Our team at Shopify usually focuses on spatial computing: AR, VR, and other forms of immersive media. However, we incorporated generative diffusion into our AI Product Genie exploration, and during the course of that project we had the spark of an idea in the form of a ton of questions, and had developed the expertise to investigate and answer them.
The idea was this: if image diffusion had gotten this good, had it gotten good enough that merchants could use it to spruce up their product photos? If so, what are the limits of that improvement - is it closer to a color balance filter, or a little image retouching, or can it go further? Beyond that, we wondered whether there were certain products, categories, or image properties that would challenge the available diffusion models. These were the questions we asked when embarking on our exploration into AI product photos.
In parallel, we set out to explore 3 different avenues of research:
Learning about how to construct better prompts - ones that get more consistent results, better reproduce the product, and generally get the results we want out of the models we have.
Fine-tuning a version of Stable Diffusion 1.4 tuned to produce idealized studio product photos, and then using that fine-tuned model to transform existing average product photos into their idealized forms.
Learning to prompt
First thing’s first - we had to learn how to get the most out of Stable Diffusion 1.4. A lot of this was about building an intuitive understanding of the system and what it would output for any given prompt. We quickly found terms like “a beautiful marketing photo”, “in the dappled sunlight”, and “dramatic lighting” to help in getting the look we wanted.
However, this is when some of our initial optimism started to temper with some realism: we could fiddle with different sampling methods, different parameters for the model, and hew to our known good keywords; but to get good results, we found that you simply have to generate a lot of options.
Supercharged photo filters
Moving on to the image generation branches of research, we had seen a fine-tuned version of Stable Diffusion 1.4 that transformed input photos into cartoon character versions of themselves. They also wrote a great explainer talking about how they did it, with 6 hours of training and less than 1000 captured cartoon images.
We followed the same process they described: first, gathering a dataset of great professional-looking product photos, then running a BLIP caption model to provide labels for each product photo, and finally using that dataset to fine-tune on a powerful GPU for 15,000 steps. Unfortunately, the more training steps we applied, the more the model seemed to deconverge - ultimately at 20,000 steps, forgetting how to produce anything recognizable at all!
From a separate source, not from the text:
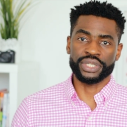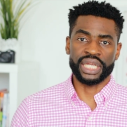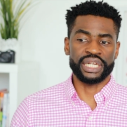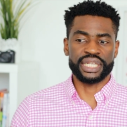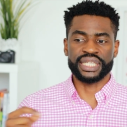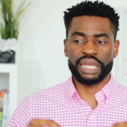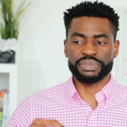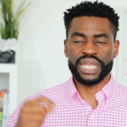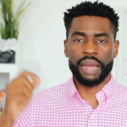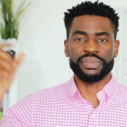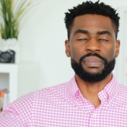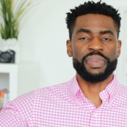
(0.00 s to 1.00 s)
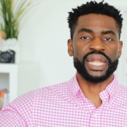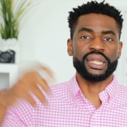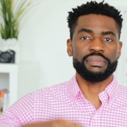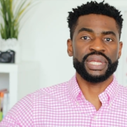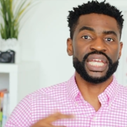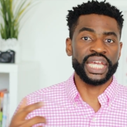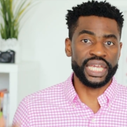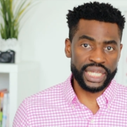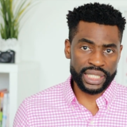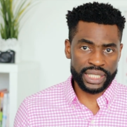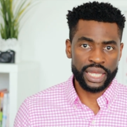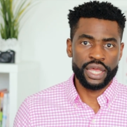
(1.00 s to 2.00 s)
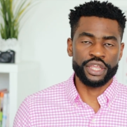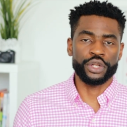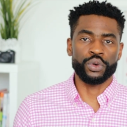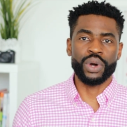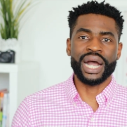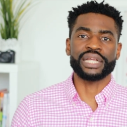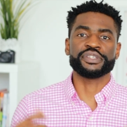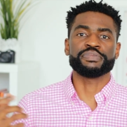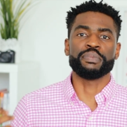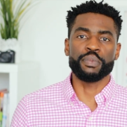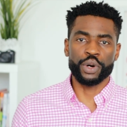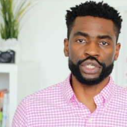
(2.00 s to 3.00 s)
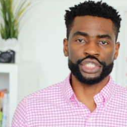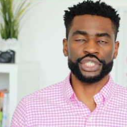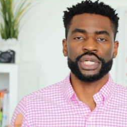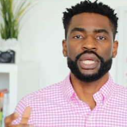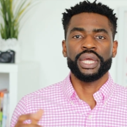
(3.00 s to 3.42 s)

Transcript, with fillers: and at the same time, the pandemic hit, you know, as much,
Given what we know from further research and investigations, we now know that our training set was too diverse, our learning rate was too high, our BLIP captions were insufficient, and Stable Diffusion 1.4 is now not the best starting point for fine-tuning an img2img model. However, in this exploration with each 15,000 step training run taking up most of a workday, this began to take a lot of time and we decided to shelve this avenue of exploration for now.
Unlimited product photography
What if, instead of trying to teach Stable Diffusion what a good product photo is, we taught it about a specific product? It seems to already know how to draw good product photos given the right prompt, so if we just teach it about our product, then we can prompt it for a good photo of our product. That was the idea behind this avenue of exploration, and we had two new ways of doing that.
First we wanted to explore Textual Inversion, which allows you to give it example images, and have it output the set of words that it would take to coerce that set of images. Unfortunately, we quickly realized that unless you’re a big brand with a product that the model already knows about, there aren’t enough words in the model to sufficiently describe it for this use.
But we had also seen Dreambooth, a method published by Google for fine-tuning diffusion models by using not only a training set, but also a regularization set of images. It was developed for Google’s Imagen diffusion model, but we found an implementation that had been converted for use in Stable Diffusion. Very quickly we realized that this pipeline was powerful, and it was going to work:
We think there is an incredible opportunity here for every product to put its best foot forward. With better product photos, consumers can make clearer, more informed decisions. Merchants can better engage their audiences. It’s still a work-in-progress: products with simple forms and organic lines work best today, while text, geometry, logos and counting are still out of reach:
But the ultimate takeaway is this: yes, AI can unlock unlimited product photography!